The Market Value Adjustment alters a fixed deferred annuity based on the current interest rate.
For retirees or other individuals seeking investment options without volatility, it may be preferable to choose another form of annuity.
Keep reading to learn more.
The Basic Principles of Annuities
An annuity is an insurance contract. You pay in a certain amount, either as a lump sum or via monthly premiums; this is the accumulation phase. At a specified future date, the annuity begins paying out a certain sum to you each month; this is the annuitization phase.
Annuities may either be fixed (you are paid the same amount every month) or variable (the amount you receive depends on the performance of the investments underlying the annuity).
Annuities are also either immediate (you are taxed during the accumulation phase) or deferred (you are taxed during the annuitization phase).
The Reason for the MVA
The insurance company takes your premiums (and those of other clients), and invests in fixed-rate such as bonds. These assets accrue in value, allowing the insurer to provide you the guaranteed payout, cover their issuance expenses, and make a healthy profit.
However, fixed-rate investments are highly sensitive to changes in the interest rate. While a decline in interest rates boosts the value of the investments, increases diminish their value.

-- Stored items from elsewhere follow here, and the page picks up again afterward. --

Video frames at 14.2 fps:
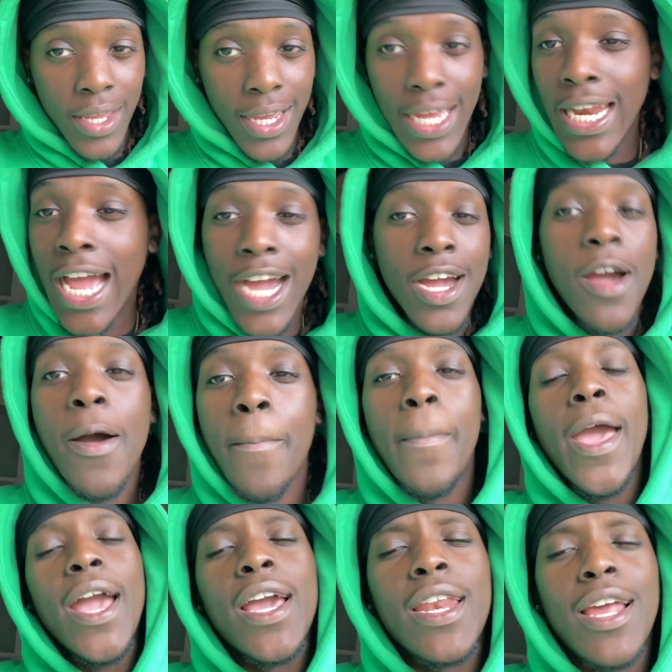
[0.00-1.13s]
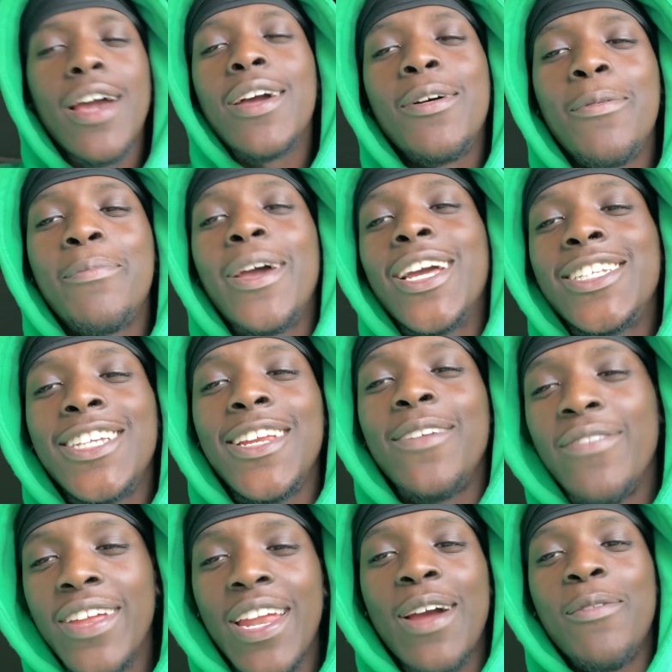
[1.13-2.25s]
and I come back and I come back to the
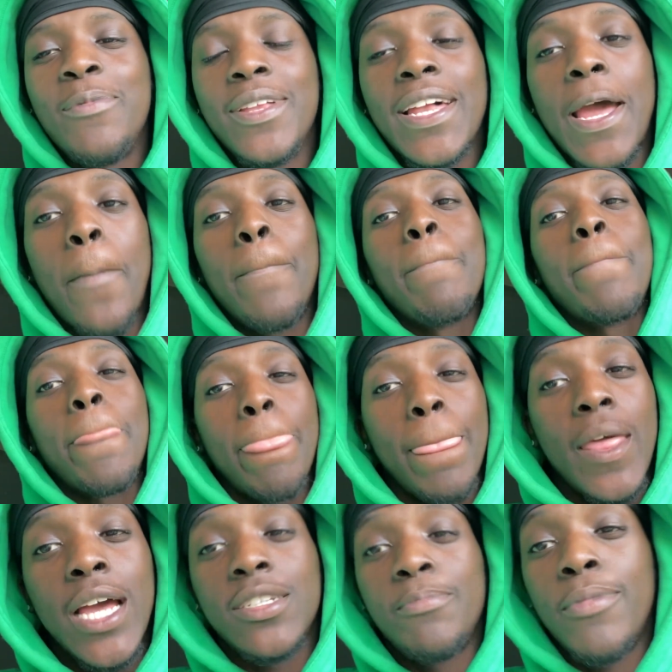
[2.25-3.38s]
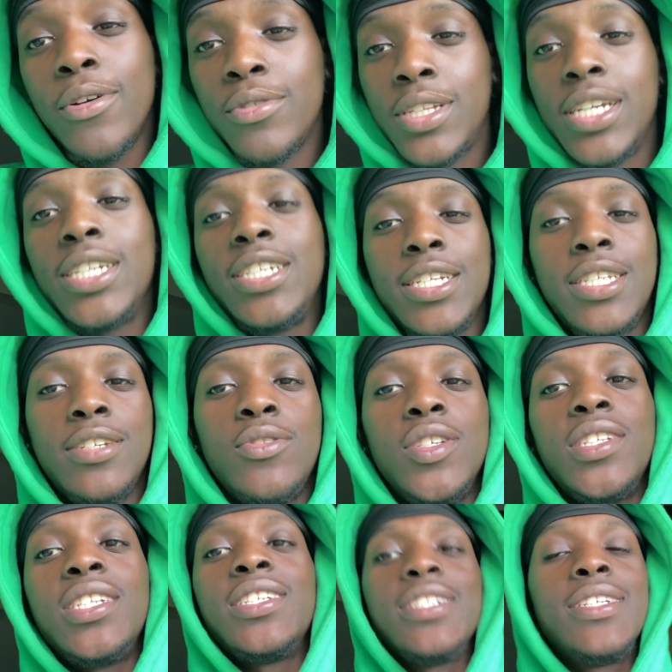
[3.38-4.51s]
video be like, I spoke that shit to
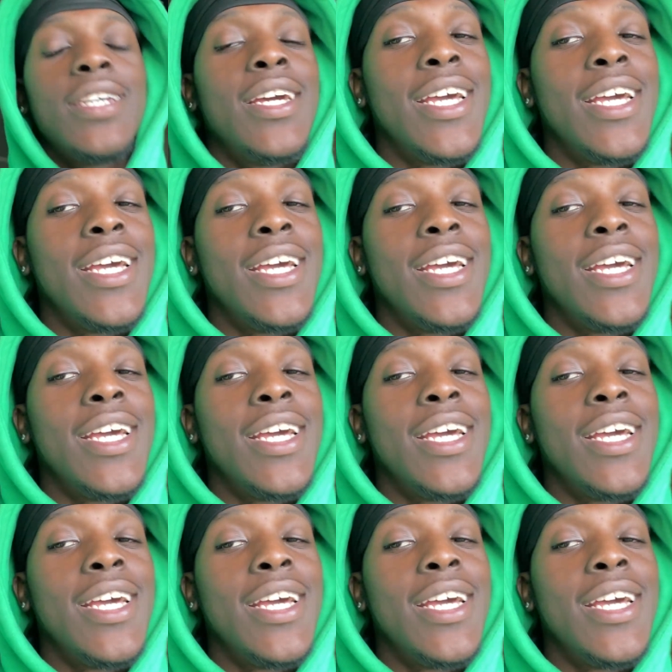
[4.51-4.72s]
existence.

The long investment horizon provided by the full accumulation period means that fluctuations in the interest rate tend to average out. The annuity has time to generate the money necessary to pay you your benefit, and allow the company to remain profitable.

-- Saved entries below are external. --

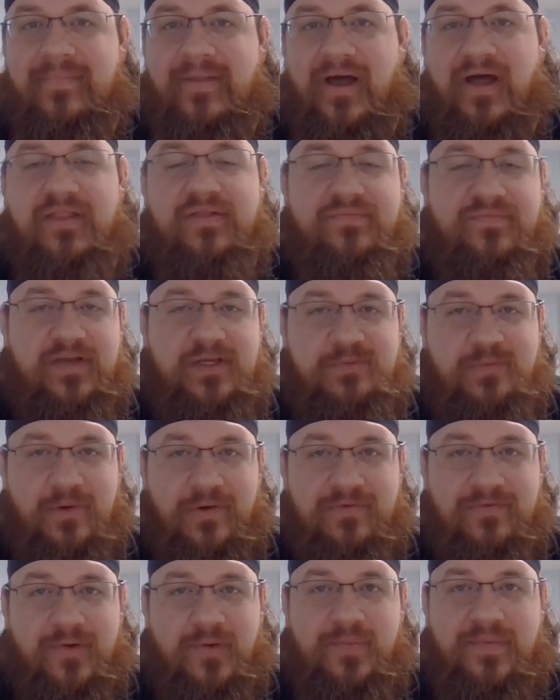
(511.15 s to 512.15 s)
on the Facebook
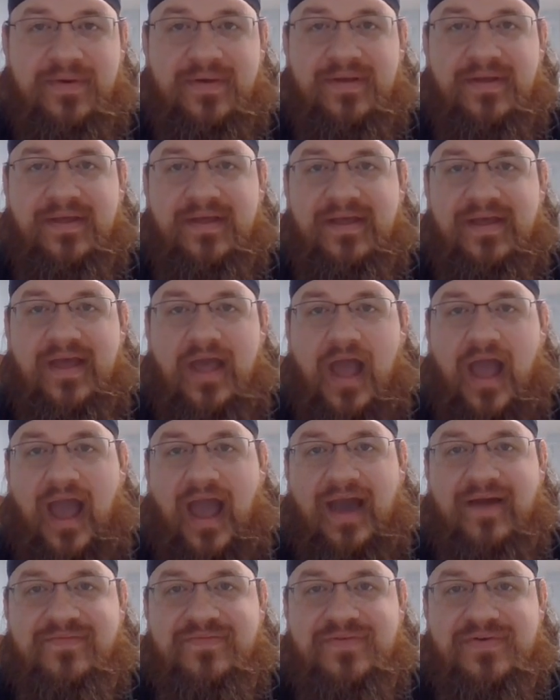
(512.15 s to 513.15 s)
group
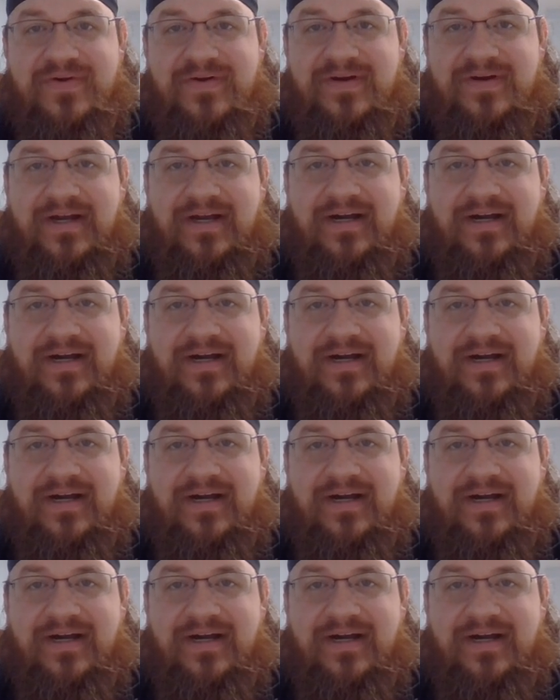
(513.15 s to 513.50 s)
after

If you, or other investors, withdraw early, it diminishes the insurance company’s profitability. The Market Value Adjustment (MVA) is therefore imposed to offset the effect of a prematurely surrendered annuity contract, or any amount drawn additional to the annual penalty-free withdrawal amount.
The MVA thus acts as a safeguard for the insurance company and allows it to offer higher interest crediting rates.
Due to how the underlying assets are affected by interest rates, the MVA increases the contract’s surrender value if interest rates decline, and decreases it should they rise.
Important Facts About the MVA
Insurance companies differ in how they calculate MVA. Common methods use either market performance (i.e. whether the underlying investments have increased or decreased in value), or interest rate (i.e. whether it has increased or decreased since the annuity was contracted.
MVA doesn’t apply to any amount withdrawn following the surrender period, or under any penalty-free clause.
Regardless of the calculation method, the MVA may never reduce the cash surrender value below the minimum guaranteed by the annuity contract.
However, withdrawals before age 59½ can lead not only to an MVA, but also to an early withdrawal tax penalty of 10%, and ordinary income tax to boot.
Why You Need Expert Advice
Contract terms vary enormously. The interest rate can soar or plummet. The calculations surrounding Market Value Adjustment (MVA) can be baffling.
Instead of trying to work it all out yourself, consult an experienced retirement planner regarding any annuity or other investment option you are considering.